According to a recent Gallup Poll, one in four people are skeptical of global warming. Perhaps even more alarming is the fact that an AP-GFK pole states that almost half of Americans doubt the existence of the big bang– and or evolution. These are two theories that have as much backing as the theory of relativity or the theory of gravity; and these are not so readily protested. Through our ability to date artifacts and the Earth itself, along with genetics and DNA research, transitional fossils and other evidence– we can all but prove beyond a doubt our human genetic lineage.

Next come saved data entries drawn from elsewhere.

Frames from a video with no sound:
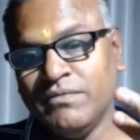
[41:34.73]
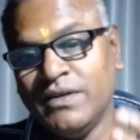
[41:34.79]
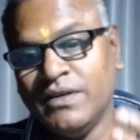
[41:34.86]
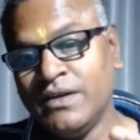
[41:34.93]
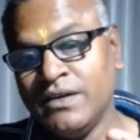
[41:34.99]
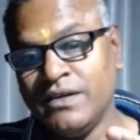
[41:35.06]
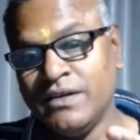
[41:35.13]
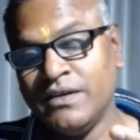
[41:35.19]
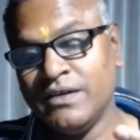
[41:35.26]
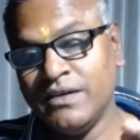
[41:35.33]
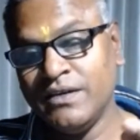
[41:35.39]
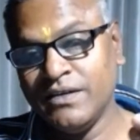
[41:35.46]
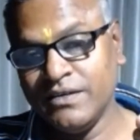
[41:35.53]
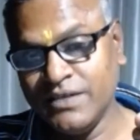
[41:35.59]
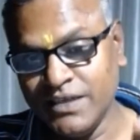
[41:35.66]

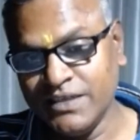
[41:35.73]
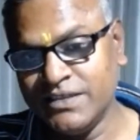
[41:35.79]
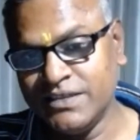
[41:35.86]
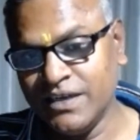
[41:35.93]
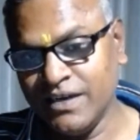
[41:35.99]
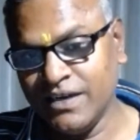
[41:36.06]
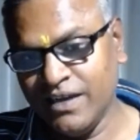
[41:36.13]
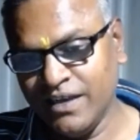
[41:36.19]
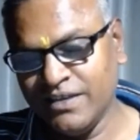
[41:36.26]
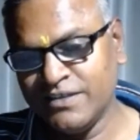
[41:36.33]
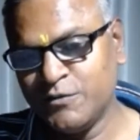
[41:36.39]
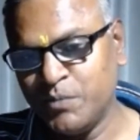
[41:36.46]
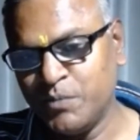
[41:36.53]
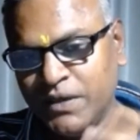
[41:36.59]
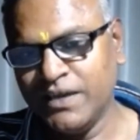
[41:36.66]
a teacher and
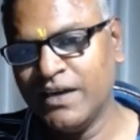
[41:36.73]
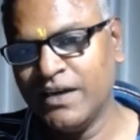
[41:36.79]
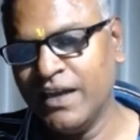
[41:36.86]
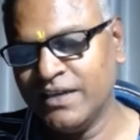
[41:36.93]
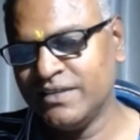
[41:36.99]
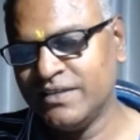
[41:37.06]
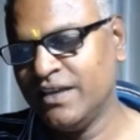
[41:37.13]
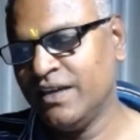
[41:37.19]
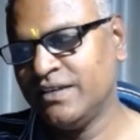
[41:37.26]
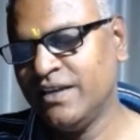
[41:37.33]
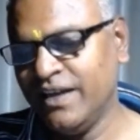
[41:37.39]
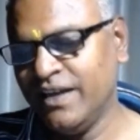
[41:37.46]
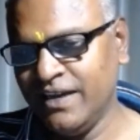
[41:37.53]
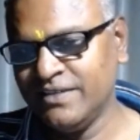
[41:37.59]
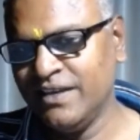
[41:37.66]
speak like that
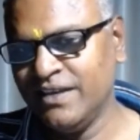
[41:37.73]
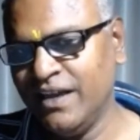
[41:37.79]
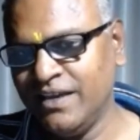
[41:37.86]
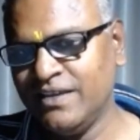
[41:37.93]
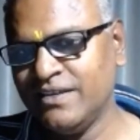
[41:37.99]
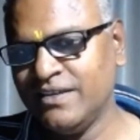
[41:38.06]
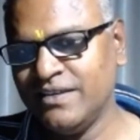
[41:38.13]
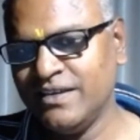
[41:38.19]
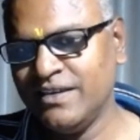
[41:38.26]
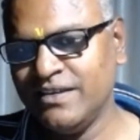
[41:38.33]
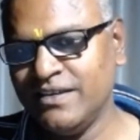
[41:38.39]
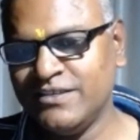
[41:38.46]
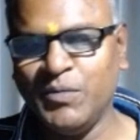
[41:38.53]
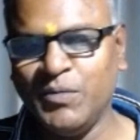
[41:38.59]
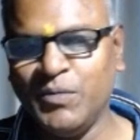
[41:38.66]
as I
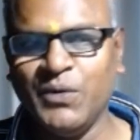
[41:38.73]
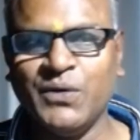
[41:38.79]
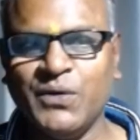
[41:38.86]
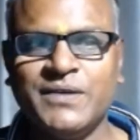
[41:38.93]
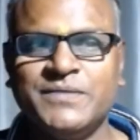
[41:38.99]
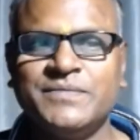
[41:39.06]
spoke.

Why is it that so many Americans have doubts about these widely accepted scientific beliefs? The unfortunate and culturally sensitive answer is simple: Institutionalized religion; a system of faith– deny these facts. The nature of faith is to have the constitution to believe in something without proof; to be sure of something without having physical proof. In many American homes, this is a tradition that is age old and reaches far back; before even the foundation of the American country itself.
Science versus Faith
This strange divide among the citizens of the united states has never been so clear as when Neil deGrasse Tyson’s Cosmos reboot started airing. It seems as though every new episode brings something else about to raise the hackles of the Christian right, sparking debate and denial on every social media platform imaginable as well as on personal blogs. I find myself wondering; if faith is in the all powerful, then why does a syndicated television show scare these people so much?

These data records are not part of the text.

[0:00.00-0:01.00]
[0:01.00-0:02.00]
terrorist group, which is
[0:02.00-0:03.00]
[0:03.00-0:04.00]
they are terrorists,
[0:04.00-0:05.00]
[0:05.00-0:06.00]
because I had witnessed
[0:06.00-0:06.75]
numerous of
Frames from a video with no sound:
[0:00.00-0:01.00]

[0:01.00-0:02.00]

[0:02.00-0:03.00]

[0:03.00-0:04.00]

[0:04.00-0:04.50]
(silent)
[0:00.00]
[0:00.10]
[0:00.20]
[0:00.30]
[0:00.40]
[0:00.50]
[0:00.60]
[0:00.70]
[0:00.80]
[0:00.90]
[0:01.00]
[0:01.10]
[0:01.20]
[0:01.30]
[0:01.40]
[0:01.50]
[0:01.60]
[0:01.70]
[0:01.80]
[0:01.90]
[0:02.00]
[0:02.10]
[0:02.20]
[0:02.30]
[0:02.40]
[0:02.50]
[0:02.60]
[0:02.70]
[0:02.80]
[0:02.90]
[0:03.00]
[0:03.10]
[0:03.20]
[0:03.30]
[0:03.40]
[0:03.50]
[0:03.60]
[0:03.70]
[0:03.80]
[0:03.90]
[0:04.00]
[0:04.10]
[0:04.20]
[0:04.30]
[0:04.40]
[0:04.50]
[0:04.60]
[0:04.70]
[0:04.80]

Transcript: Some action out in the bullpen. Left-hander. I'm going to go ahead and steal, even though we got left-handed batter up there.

The root of many of these discrepancies is in our education system, in our homes, and on the street. A message that I don’t see enough in all of these swirling word battles is the suggestion that these things don’t necessarily have to negate that faith. The fact that we exist here today– be it as some random gambit or not– is pretty amazing. We live on a planet that is an intricate web of biological diversity and that is something that no one can deny. How is it that the same people that call on God to dispel these scientific facts that have been subject to research and years of repeated testing can’t look at the same science and let it be one of God’s wonders?
All peacemaking aside, no one can deny the growing divide between those who do and don’t believe– on both sides. The only question is about where the battle is leading our society and what affects it will have on it. The facts stand though; Christians inevitably turn out to vote republican. Statistically, republican states are the poorest and worst educated states in the union, and that is starting to show. Whether you like it or not, America is no longer the top of the ladder in education, employment opportunity, or healthcare. Those days are long-gone, an the intersectionality of those issues with the issues of science and faith are undeniable.